**ASSIGNMENT**: Before you reproduce the entries that follow, strip out any image they contain and keep the rest exact.

**INFORMATION SUPPLIED**:
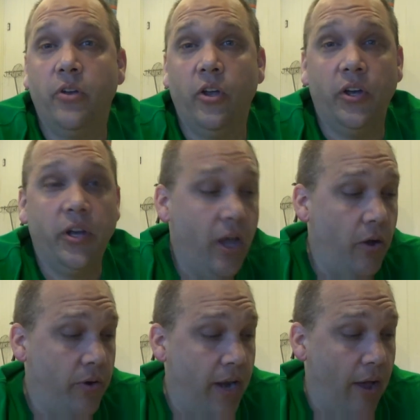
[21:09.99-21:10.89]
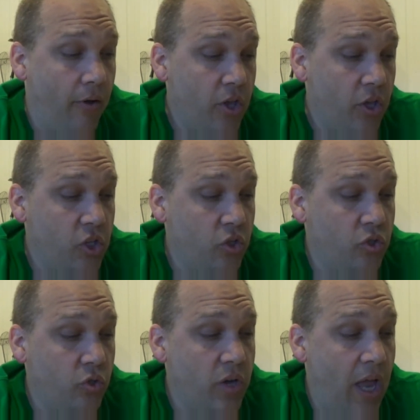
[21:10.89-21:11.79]
You're good to go. Now, you
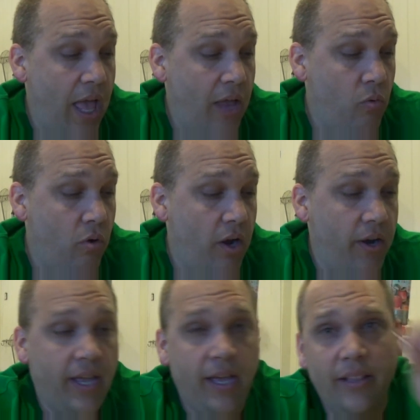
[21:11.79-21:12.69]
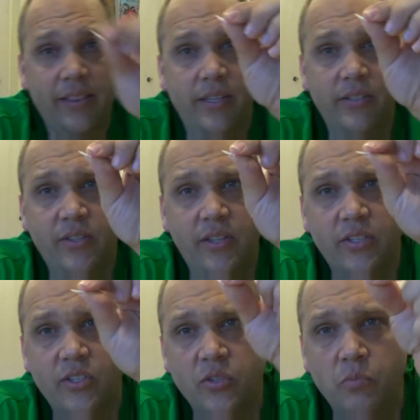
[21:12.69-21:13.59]
do not want to cut these
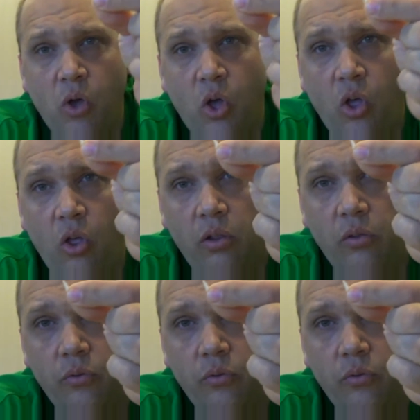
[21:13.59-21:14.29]
this small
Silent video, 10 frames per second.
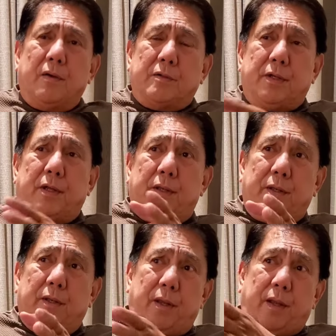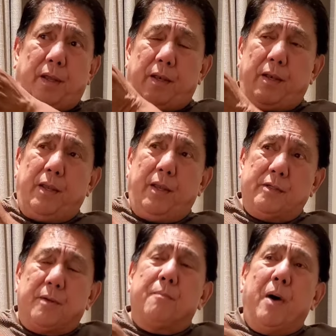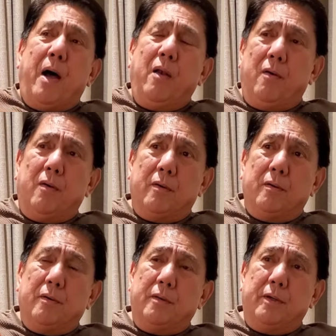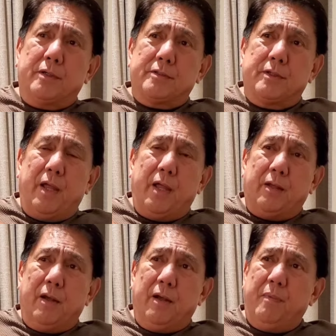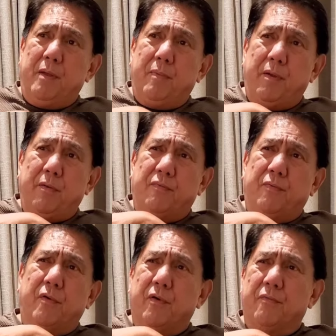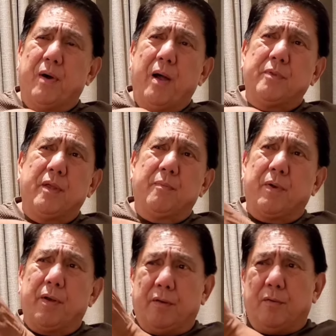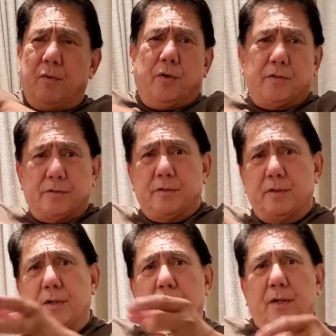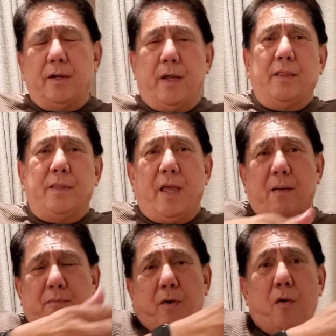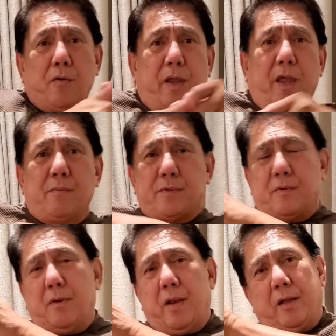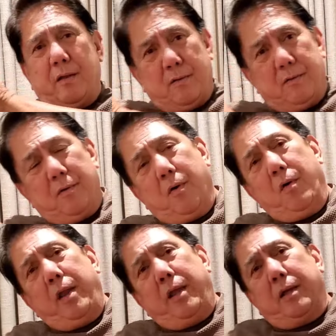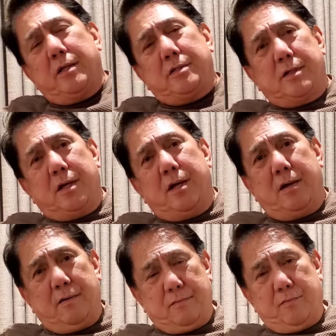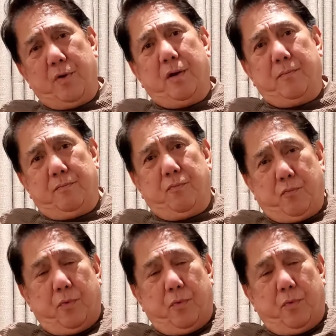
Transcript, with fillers: because in, in, in Sampaloc, there's like uh, maybe four or five different courts, and they have their own names. You know, like Olik is uh, one of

**REPLY TO THE TASK**:
[21:09.99-21:10.89]
[21:10.89-21:11.79]
You're good to go. Now, you
[21:11.79-21:12.69]
[21:12.69-21:13.59]
do not want to cut these
[21:13.59-21:14.29]
this small
Silent video, 10 frames per second.
Transcript, with fillers: because in, in, in Sampaloc, there's like uh, maybe four or five different courts, and they have their own names. You know, like Olik is uh, one of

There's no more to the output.